Avrupa’da, demokrasinin göbeğinde, dünya barışını ve güvenliğini korumak için kurulan Birleşmiş Milletler Örgütü (BM)ve NATO ülkelerinin gözleri önünde 11 Temmuz 1995’te Bosna-Hersek’in SREBRENİTSA şehrinde bir katliam yaşandı.
En az 8372 savunmasız Müslüman kadın-erkek, büyük-küçük, RatkoMiladiç komutasındaki Bosna Sırp ordusu tarafından katledildiler.
Sırplar, Birleşmiş Milletler Srebrenista’yı güvenli bölge ilan etmiş olmasına rağmen Barış Gücü askerlerinin gözleri önünde katliamı gerçekleştirdiler.
Srebrenitsa katliamı veya soykırımı, II. Dünya Savaşı’ndan bu yana Avrupa’da gerçekleşmiş ve belgelerle kanıtlanmış en büyük insan kıyımı olarak tarihe geçti.
Sırplar Srebrenitsa’da katliamlara başlamadan önce, Müslümanların silahları Birleşmiş Milletler Barış Gücü tarafından toplatılmasıyla tamamen savunmasız bırakılmışlardı. Sırpların katliamları başladığında Bosna’daki Birleşmiş Milletler Barış Gücü komutanı Hollanda’lı general Thom Karremans bütün Müslümanları ve şehri Sırplara teslim etti.
Sırp vahşeti 11Temmuz 1995 tarihinde, demokrasinin merkezi Avrupa’nın göbeğinde, dünyanın en demokratik ülkeleri ve kuruluşları ve en demokrat liderlerinin gözleri önünde katliamlarına başladı.
10000 kişiyi esir alan Sırp askerleri, 5 gün süren katliamda en az 8372 masum insanı öldürdü. Cesetleri parçalayıp yaktıktan sonra Lahey Mezarlığına gömdüler. Tam 21 yıl oldu.
Birleşmiş Milletler Örgütü ve NATO bu katliamlara demokratik bir şekilde hem yardımcı oldu, hem de demokratik bir şekilde seyirci kaldı. Sırplarda demokratik katletme haklarını kullanarak cinayetlerini işlediler.
Böylece demokrasinin günah galerisine bir sayfa daha ilave etmiş oldular.
Srebrenitsa unutulmamalı.
Bu katliam ve soykırım, nesillerden nesillere aktarılmalı.
Bu korkunç vahşet ile demokrasi, özgürlük, hak, hukuk ve insan hakları naraları atan batının gerçek yüzünü anlamak için unutulmamalı.
Srebrenitsa katliamı ve soykırımı, Birleşmiş Milletler ve NATO’nun tavrını ve tutumunu anlamak için hatırlanmalı.

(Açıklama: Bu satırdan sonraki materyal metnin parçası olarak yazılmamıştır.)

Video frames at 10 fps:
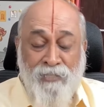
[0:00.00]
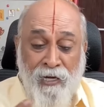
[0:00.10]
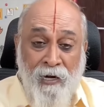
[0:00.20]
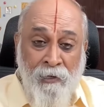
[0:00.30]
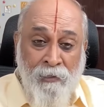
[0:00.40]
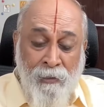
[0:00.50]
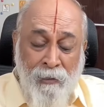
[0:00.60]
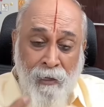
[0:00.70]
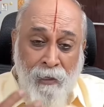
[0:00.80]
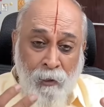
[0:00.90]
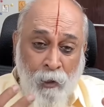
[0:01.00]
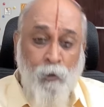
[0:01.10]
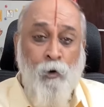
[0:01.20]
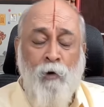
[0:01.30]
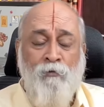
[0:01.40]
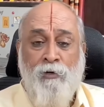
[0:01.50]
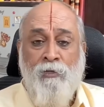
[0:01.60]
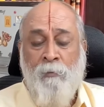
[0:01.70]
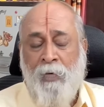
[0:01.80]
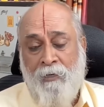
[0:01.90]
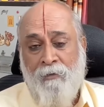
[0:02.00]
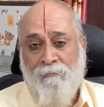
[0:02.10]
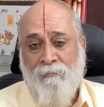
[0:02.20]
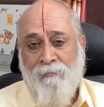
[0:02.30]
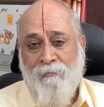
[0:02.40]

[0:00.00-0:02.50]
Is there anything like a control for the mind?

Birleşmiş Milletler Örgütünün karar mekanizmasındaki ülkelerin dünya barış ve güvenliğini nasıl koruduğunu anlatmak için gelecek nesillere aktarılmalı.
Birleşmiş Milletler Örgütünün küresel emperyalizmin çıkarlarına nasıl hizmet ettiğini görmek için unutulmamalı.
Zulüm politikaları, haksızlıklar, katliamlar ve soykırımlar etrafında örgütlenmiş terör devletlerini tanımak için unutulmamalı.
Dünya kamuoyunda algı operasyonlarını kurgulayan ve fiiliyata geçirerek dünyayı idare etmeye çalışan ve katliamları kamufle eden Siyonist medyayı tanımak için her yıl hatırlanmalıdır.
Batılı küresel güçler tarafından kurgulanan Yeni Dünya Düzeninin ne olduğunu bilmek için her yıl gündeme getirilmeli.
O halde, insan hakları ihlallerinin en önemli adresleri belli değil mi?
Bunlar demokrasi havarisi kesilen batı toplumları ve en ileri demokratları değil mi?